Torna l'incubo calcio-scommesse. Martedì mattina carabinieri e componenti della squadra Mobile si sono presentati nella sede di dodici club di A, B e C per delle perquisizioni. I club sono Ascoli, Catanzaro, Chievo, Crotone, Fermana, Lecce, Lumezzane, Piacenza, Reggina, Sassari Torres, Siena e Taranto. Secondo i Pm Filippo Beatrice e Giuseppe Narducci "deve essere approfondita la posizione della società di calcio dell'Udinese".

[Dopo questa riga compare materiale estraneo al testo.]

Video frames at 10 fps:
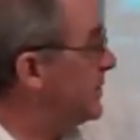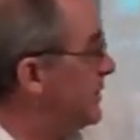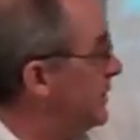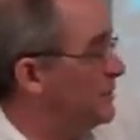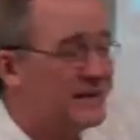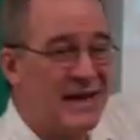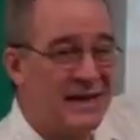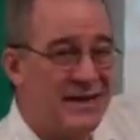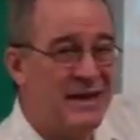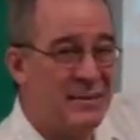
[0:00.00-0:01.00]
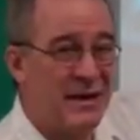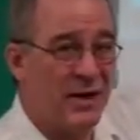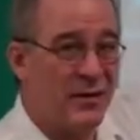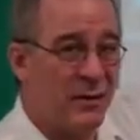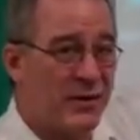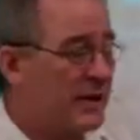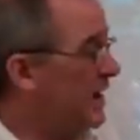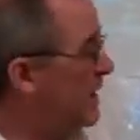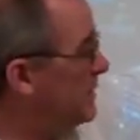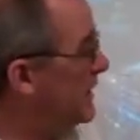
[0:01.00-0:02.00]
a, it's kind of dim here with the
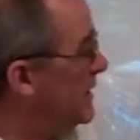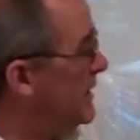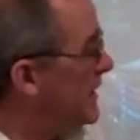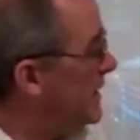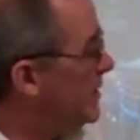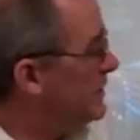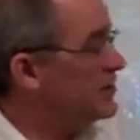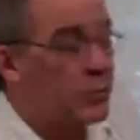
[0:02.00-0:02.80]
light, but here is aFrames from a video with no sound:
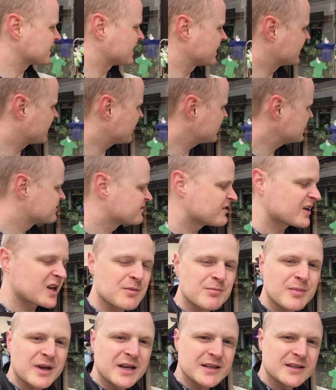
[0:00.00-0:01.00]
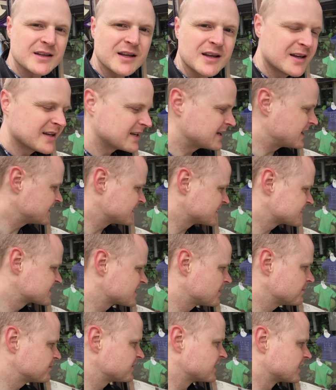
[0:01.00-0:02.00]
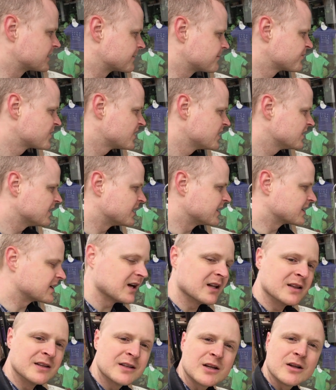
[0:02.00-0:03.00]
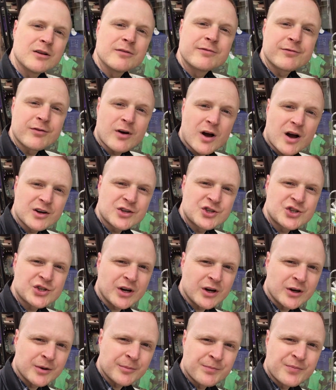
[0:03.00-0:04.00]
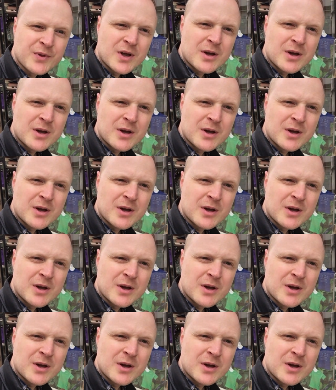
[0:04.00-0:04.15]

I highly recommend getting something like a little frog charm.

Non si tratterà forse dello stesso choc che scosse l'Italia calcistica nella primavera del 1980, quando le forze dell'ordine entrarono negli stadi italiani e ne uscirono con molti campioni ammanettati, ma di sicuro un nuovo scandalo scommesse sarebbe il colpo di grazia su un calcio già profondamente prostrato dagli ultimi scandali. L'inchiesta sul calcio scommesse è condotta dalla Direzione distrettuale antimafia di Napoli e riguardarebbe un giro di scommesse via internet che avrebbe portato a presunti condizionamenti su gare del campionato di serie A in corso.
I club coinvolti sono 12, di cui quattro di A (Chievo, Lecce, Reggina e Siena). A questi va aggiunta la posizione dell'Udinese che, secondo quanto dichiarato dai pm che si stanno occupando dell'inchiesta, è da approfondire. "La società Udinese è stata quasi certamente contattata da persone tesserate per la società di calcio del Siena al fine di condizionarne la partita poi conclusasi con il risultato di 1-0 per la squadra toscana". E' quanto si afferma nel decreto di perquisizione emesso oggi dai pm Filippo Beatrice e Giuseppe Narducci. La società friulana è stata tirata in ballo per un'intercettazione telefonica del 23 marzo scorso, tra Rossi e Ambrosino, dove si parla di Siena-Udinese (1-0) facendo riferimento "alla possibilità di condizionare - scrivono i pm - l'incontro di calcio al fine di conseguire grosse vincite". Rossi: "Prendiamo trenta-quarantamila euro...". Ambrosino: "Ma chi conoscete, conoscete qualcuno di quella parte?". Rossi: "Boh, non lo so devo vedere gli altri".